輝きに導かれて
改稿しました。
公開後に申し訳ありません…
――それは、今から5年くらい昔。私がまだ12歳だった頃のお話。
夢見る女の子なら1度は憧れるアリスティア王国の王宮舞踏会。
キラキラと輝くシャンデリアの下、美しいドレスや宝石で着飾った紳士淑女が手を取り合って踊る。
夢の空間は隅々までも美しい。人目につきにくい窓際に置かれている花瓶でさえ、誰もがひと目見れば最高級品だとわかる調度品だ。
そんな華やかな会場から少し離れた庭園の隅に、私はひっそりと息を潜めていた。周りに人の気配がないのを何度も確認し、隠し持っていた袋を地面に置く。
「――皆、待たせてごめんね」
袋の口を開くと、甘い香りがほのかに漂い――その瞬間、ざわりと周りの気配が動くいた。
(――よかった、来てくれた)
赤・緑・黄・水色…と色とりどりの光が周りで瞬き、あっという間に集まった数十もの光たちは、我先にと地面に置いた袋からアイシングクッキーを持ち出しているようだ。
「ふふっ、そんなに慌てなくても、たくさん持ってきたから」
思わずくすりと笑うと、光たちも嬉しそうに舞い踊る。
やがて袋の中のクッキーが尽きると、空や花壇、噴水へと光たちは消えていった……。
「――今のは精霊…か?」
「っ!?」
いつの間にいたのか、身形の良い少年が目を見開いてこちらを見つめていた。
(どうしよう、今の見られた…!?)
慌てているうちにも、少年はこちらへ近づいてくる。
月の光に晒された彼の髪は艶やかで、顔立ちも整っており――所謂、美少年だった。声をかけてきた彼の方こそ、精霊の化身なのではないかと思うほどに美しい。きっと、高位の貴族の子息だろうか。
彼が誰であれ、見られたのは一大事だ。
この能力は口外しちゃいけないってお父様にキツく言われてるし、何て言って誤魔化そうか。そもそも誤魔化して何とかなるんだろうか――?
「……なあ、今のは精霊かって聞いてるんだけど」
中々答えない私に痺れを切らしたのか、少年にじいっと顔を覗きこまれた。
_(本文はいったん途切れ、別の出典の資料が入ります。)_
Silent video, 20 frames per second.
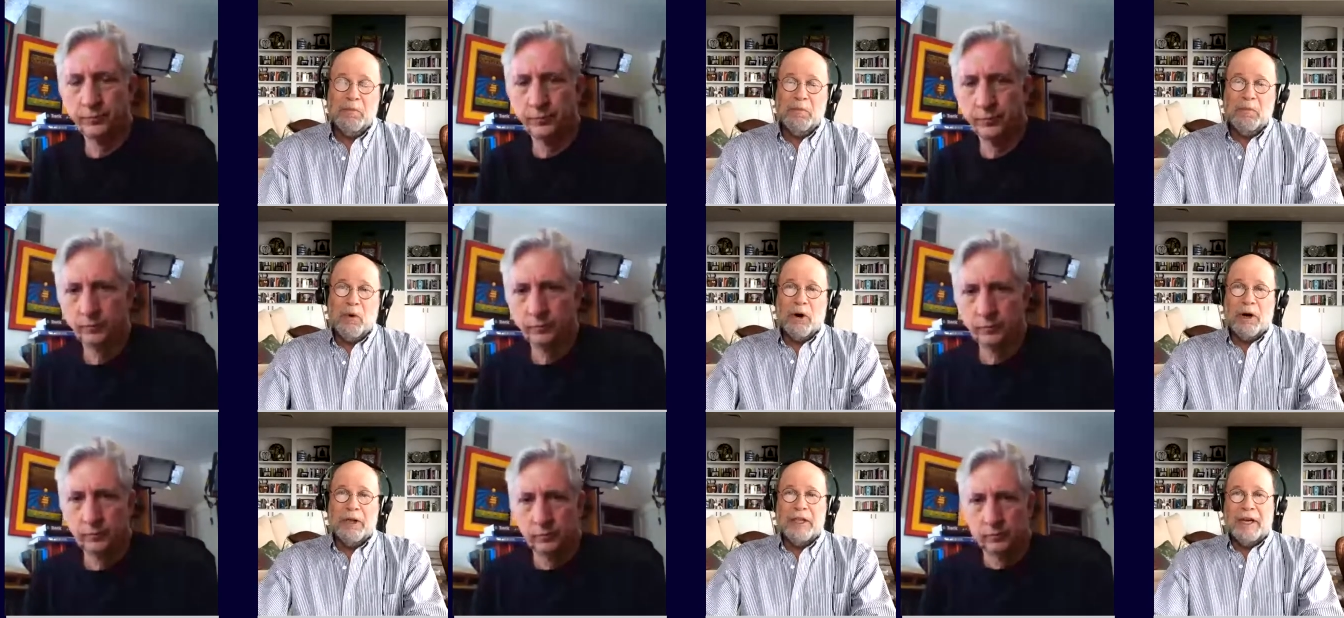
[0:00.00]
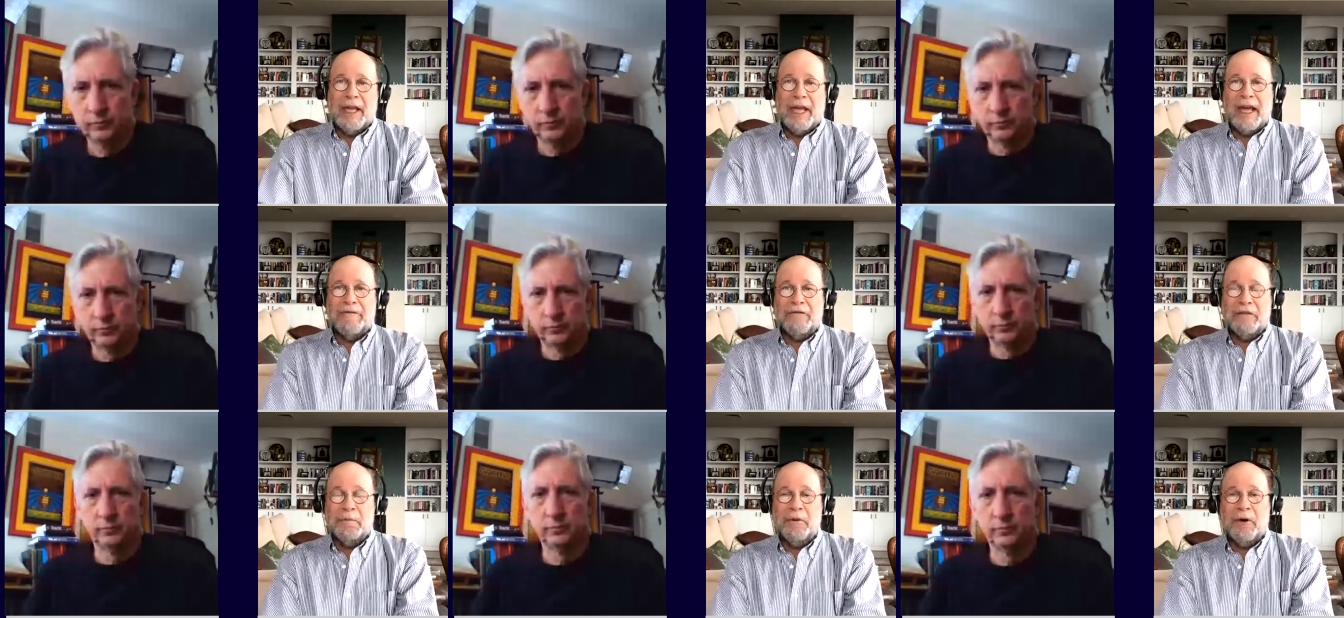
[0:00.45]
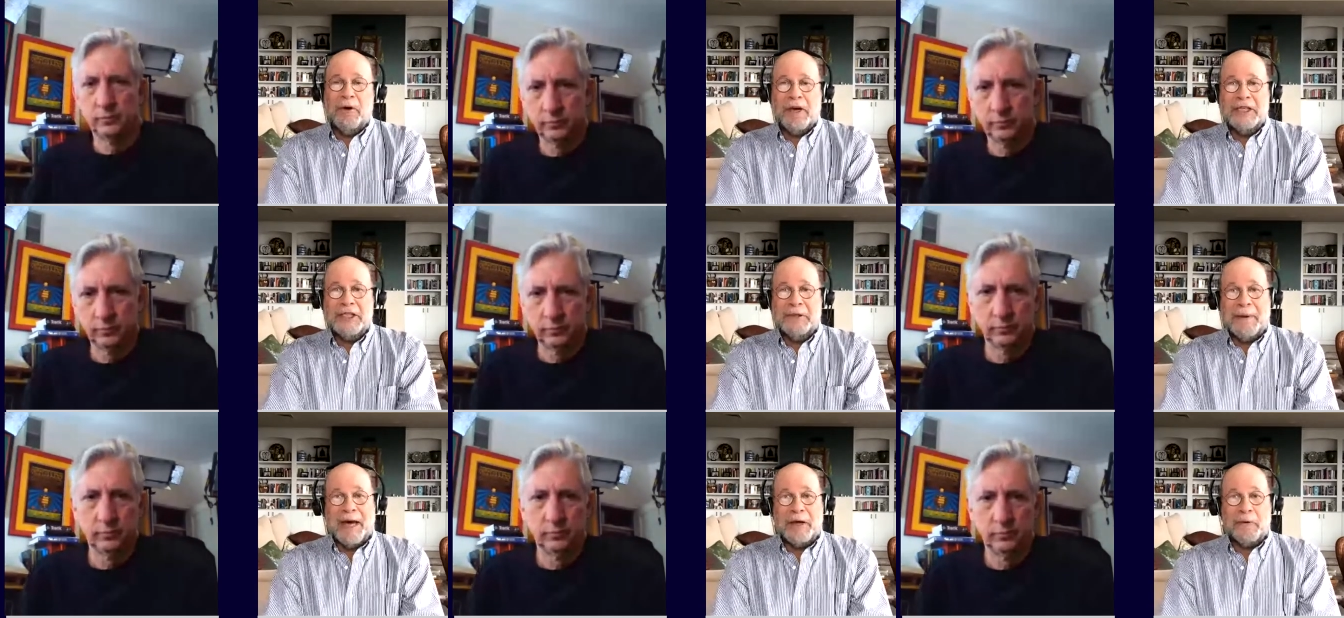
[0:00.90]
Speaker 1: more than half the
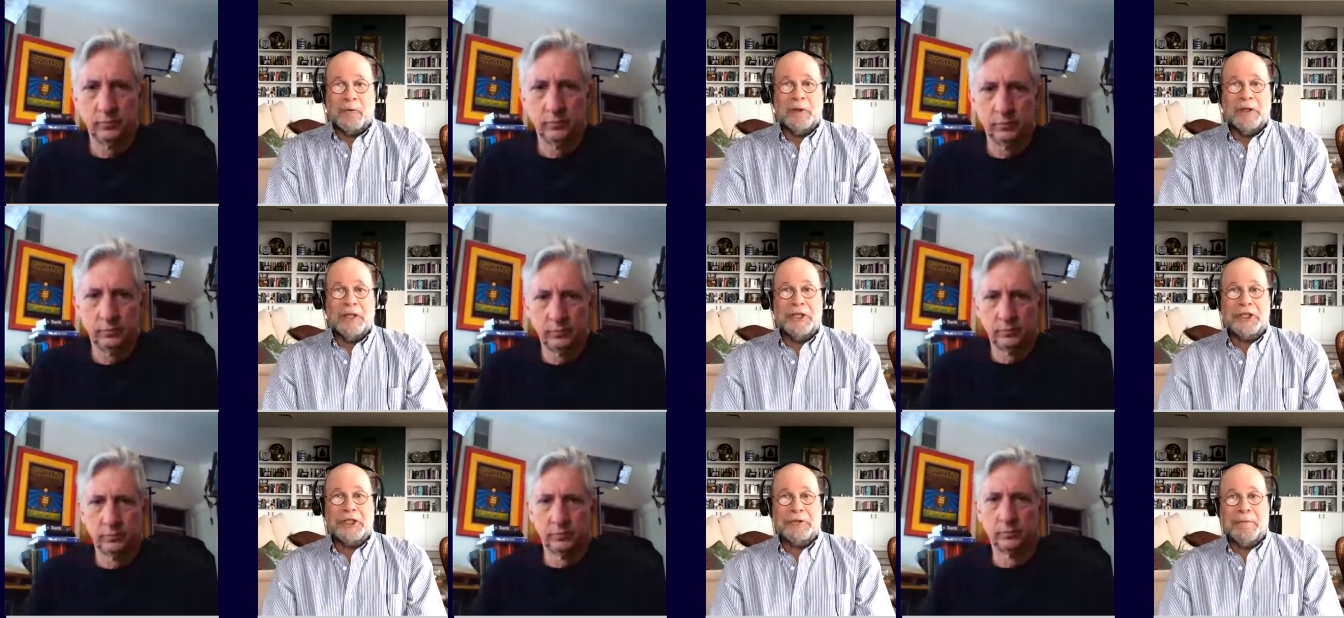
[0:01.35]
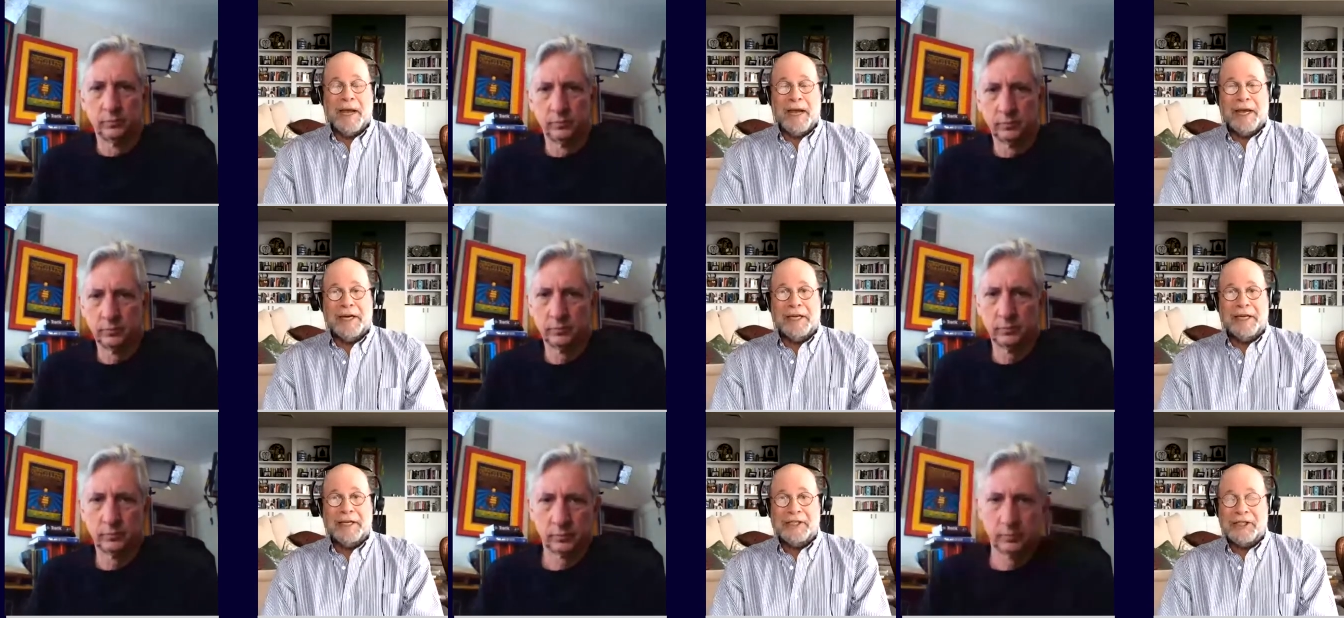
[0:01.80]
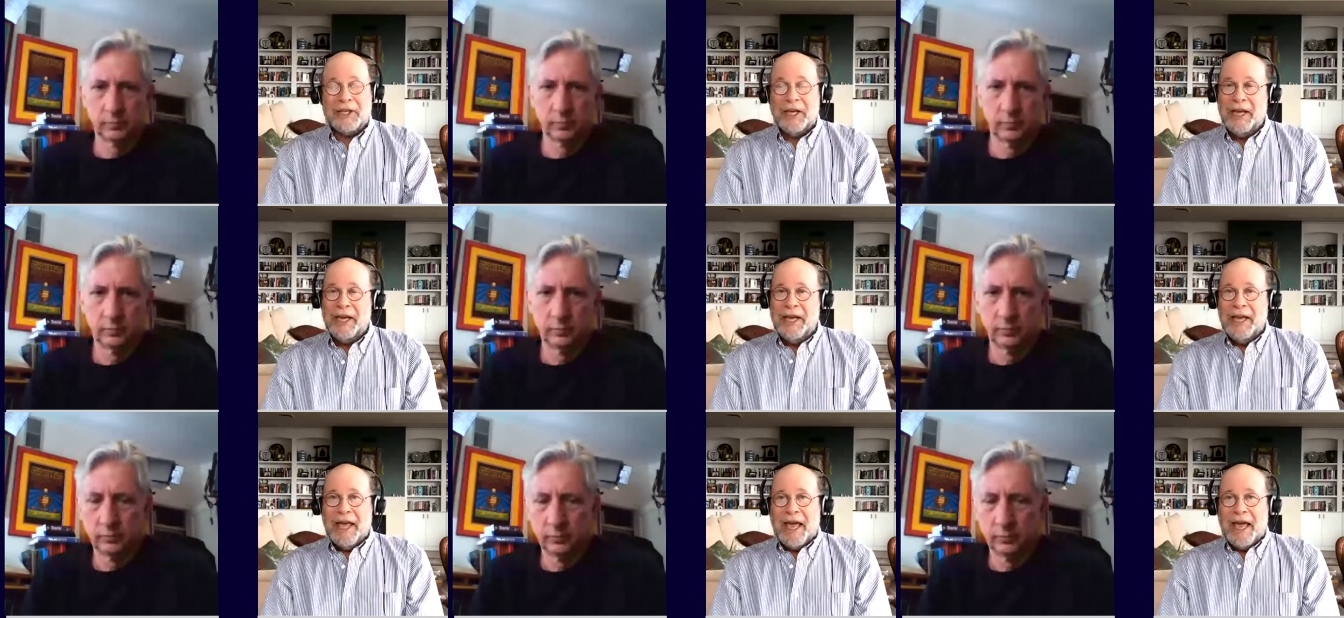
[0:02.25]
book is about religious manias.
純粋な興味の色を灯すまなざしに、どう答えていいのか分からず曖昧に微笑むことしかできない。
「答える気がないなら、いい」
機嫌を損ねたのか、彼は踵を返すと舞踏会の会場の方へ歩いていく。
――その時、ざわりと空気が震えた。
突然光たちが現れ、その気配は刺すような殺気へと変わる。
「な………っ!?」
「待って、傷つけてはいけない!!」
背後に違和感を覚えたのか振り返った少年に、光たちが襲いかかろうとして――叫ぶように光たちへ制止を呼び掛ける。
ぴたり。音がしたかと感じてしまうほど、同時に光たちは動きを止めた。
(よかった、間に合った……)
ほっと胸を撫で下ろすが、少年は怖かったのだろう。ぺたりとその場にへたりこんでしまった。
――この世界のありとあらゆるものは、精霊の力の上で成り立っている。大地の精霊、風の精霊、水の精霊、火の精霊の四大精霊たちが、世界のバランスを保ち続けてくれているのだ。
そして、その精霊たちの力を利用しようと、500年ほど前に“精霊魔法”と呼ばれる魔法が生み出された。魔法とはいっても万能なものではなく、世界の常識から外れたことは出来ない。精霊魔法を扱うには精霊と対話を行い、彼らの力を貸してもらう必要がある。そして、力を借りるには、借りた分に見合う代償を精霊たちに支払わなければならない。お手軽に……とは中々いかないものなのである。
しかし、ごく稀に代償を必要としないで精霊魔法を扱える人間がいる。精霊に愛され、心を許された存在。例えば私――シャルロット・アルヴィンもそうだ。
代償が要らないというのは、いわば精霊の力を際限なく借りることが出来るということなのだが、私の場合はそれだけではない。精霊たちの方から、“私のためだと思うこと”を自由に実行してしまうのだ。
精霊に、人間の常識なんてものは通用しない。私の不利益になると思えば、目茶苦茶に壊そうとしたり――今のように、害そうともするのだ。
「ごめんなさい。大丈夫……?」
少年は、うつむいたまま何も言わない。
ああ、また言われるのだろう……化物と。
とりあえず、身体に異常がないか調べようと近づいた時、少年がふと顔を上げた。思わず身を引こうとして――腕をとられる。